United States airline executives are preparing to face a Senate subcommittee as they defend their practice of implementing seat surcharges. This comes after a report from the Senate Permanent Subcommittee on Investigations revealed that American, Delta, United, Spirit, and Frontier collectively earned a staggering $12.4 billion in seating fees between 2018 and 2023. The panel has accused the airline industry of imposing what they refer to as “junk” fees in order to rake in billions of dollars in revenue.
The report highlighted that seats with additional legroom, preferred locations towards the front of the aircraft, or window and aisle seats come with a higher cost attached to them. This practice has been heavily criticized by lawmakers and consumer advocacy groups who argue that these fees are unfair and burdensome for passengers. The Senate subcommittee has taken a keen interest in this issue, prompting airline executives to provide an explanation for their pricing strategies.
American’s chief strategy officer, Stephen Johnson, defended the airline’s seat selection products in written evidence submitted to the inquiry. Johnson emphasized that the seat selection fees are entirely voluntary and that they offer passengers the option to pay for seats in more desirable locations. This practice, according to Johnson, caters to customers who value the convenience of sitting in preferred spots on the aircraft.
In response to the growing scrutiny from the Biden administration and lawmakers, airline executives have emphasized their commitment to offering different levels of economy service and introducing add-on prices for seat selection and checked luggage. These additional charges were once included in the price of a ticket but have now become a significant source of revenue for airlines as they struggle to recover from the devastating impact of the COVID-19 pandemic.
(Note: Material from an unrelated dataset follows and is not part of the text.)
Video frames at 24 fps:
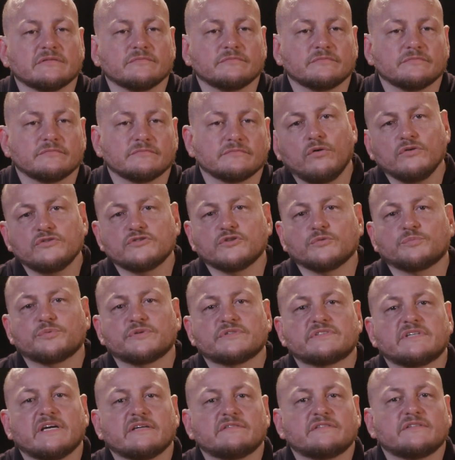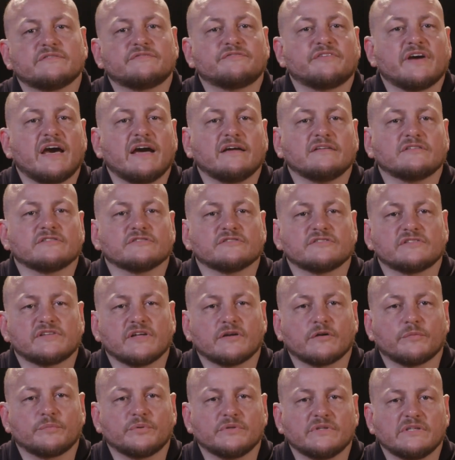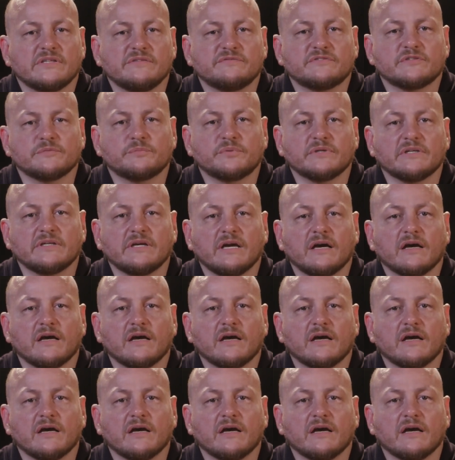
There are also protective factors that are believed to beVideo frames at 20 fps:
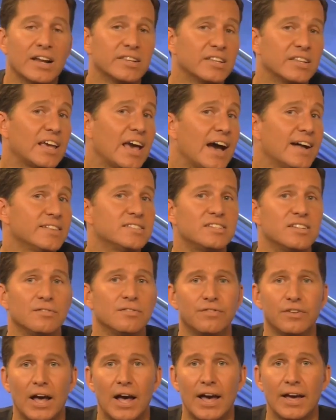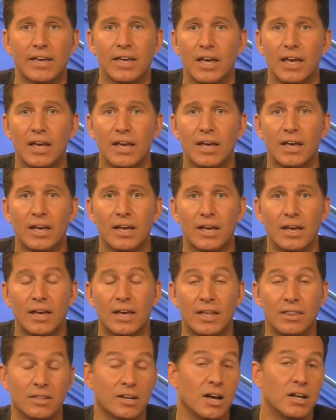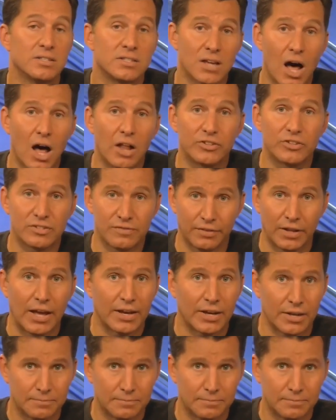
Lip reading: the Gadsden flag, and the Gonzales flag,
The focus on generating revenue through premium seat offerings has become a key strategy for airlines looking to bolster their financial performance. Johnson explained that the cost associated with securing a seat in a different fare class or with extra legroom is reflective of the additional value provided to passengers. Similar information regarding potential bag and other fees is also transparently communicated to customers to ensure transparency in pricing.
Spirit and Frontier, two airlines known for pioneering the fee-based model in the U.S., have faced challenges in recent years. Spirit, in particular, filed for Chapter 11 bankruptcy in November following a series of setbacks, including a failed acquisition attempt and increased competition in the industry. Despite these challenges, airlines like Delta, United, Frontier, and Spirit remain committed to offering a range of services to passengers while exploring new ways to maximize revenue.
Delta, United, Frontier, and Spirit executives are scheduled to testify before the Senate subcommittee at a 10 a.m. ET session. This hearing presents an opportunity for airline executives to address concerns raised by lawmakers and provide insights into their pricing strategies and revenue-generating initiatives. As the debate over seat surcharges continues to unfold, the outcome of this hearing could have far-reaching implications for the future of the airline industry in the United States.